─── Exercise materials ───

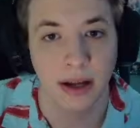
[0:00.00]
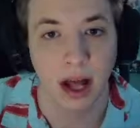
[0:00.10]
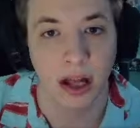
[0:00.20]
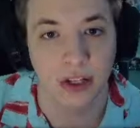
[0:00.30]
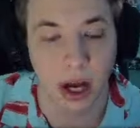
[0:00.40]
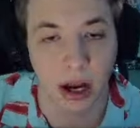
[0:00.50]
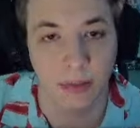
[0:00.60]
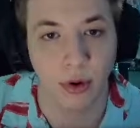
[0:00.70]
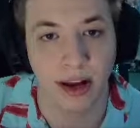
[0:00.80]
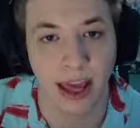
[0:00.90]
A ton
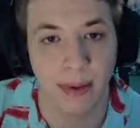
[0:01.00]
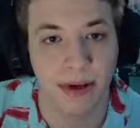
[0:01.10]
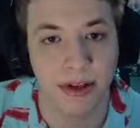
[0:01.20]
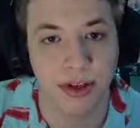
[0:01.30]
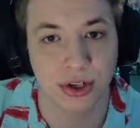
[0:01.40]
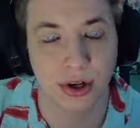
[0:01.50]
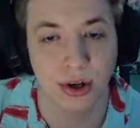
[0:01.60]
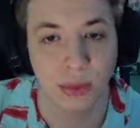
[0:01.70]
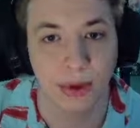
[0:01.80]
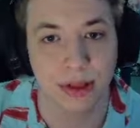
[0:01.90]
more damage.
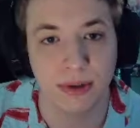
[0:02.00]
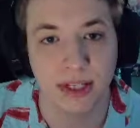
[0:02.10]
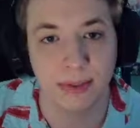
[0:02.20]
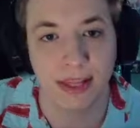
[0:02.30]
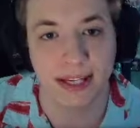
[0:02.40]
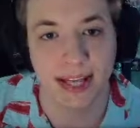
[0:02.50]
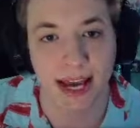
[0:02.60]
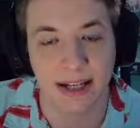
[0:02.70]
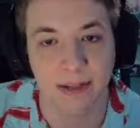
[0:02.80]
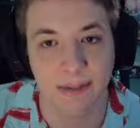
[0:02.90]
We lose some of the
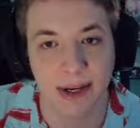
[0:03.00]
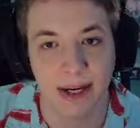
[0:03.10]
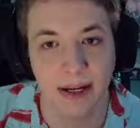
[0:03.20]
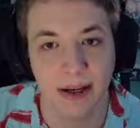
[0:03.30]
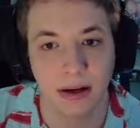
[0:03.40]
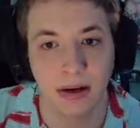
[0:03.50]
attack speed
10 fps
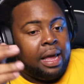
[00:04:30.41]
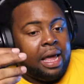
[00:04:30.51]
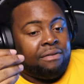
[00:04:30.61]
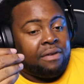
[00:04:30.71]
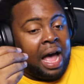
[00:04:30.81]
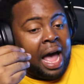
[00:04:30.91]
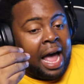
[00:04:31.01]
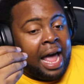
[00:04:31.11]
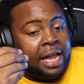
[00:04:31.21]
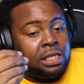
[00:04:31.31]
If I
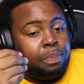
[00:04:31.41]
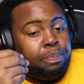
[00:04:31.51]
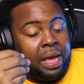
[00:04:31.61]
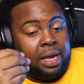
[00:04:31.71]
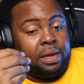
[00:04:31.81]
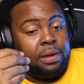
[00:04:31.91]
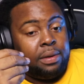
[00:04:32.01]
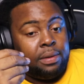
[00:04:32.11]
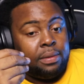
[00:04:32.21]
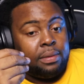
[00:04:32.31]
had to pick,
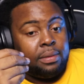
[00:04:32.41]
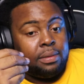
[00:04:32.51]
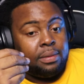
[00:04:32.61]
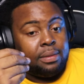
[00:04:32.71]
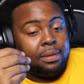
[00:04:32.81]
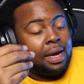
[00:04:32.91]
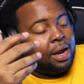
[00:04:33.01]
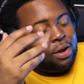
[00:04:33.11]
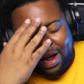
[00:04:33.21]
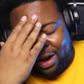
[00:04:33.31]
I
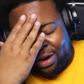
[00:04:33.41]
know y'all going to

───

__Task goal__
Please return only the lines running from the line with "[00:04:31.21]" to the final line of the data, both included, exactly and without any pictures.

__Solution__
[00:04:31.21]
[00:04:31.31]
If I
[00:04:31.41]
[00:04:31.51]
[00:04:31.61]
[00:04:31.71]
[00:04:31.81]
[00:04:31.91]
[00:04:32.01]
[00:04:32.11]
[00:04:32.21]
[00:04:32.31]
had to pick,
[00:04:32.41]
[00:04:32.51]
[00:04:32.61]
[00:04:32.71]
[00:04:32.81]
[00:04:32.91]
[00:04:33.01]
[00:04:33.11]
[00:04:33.21]
[00:04:33.31]
I
[00:04:33.41]
know y'all going to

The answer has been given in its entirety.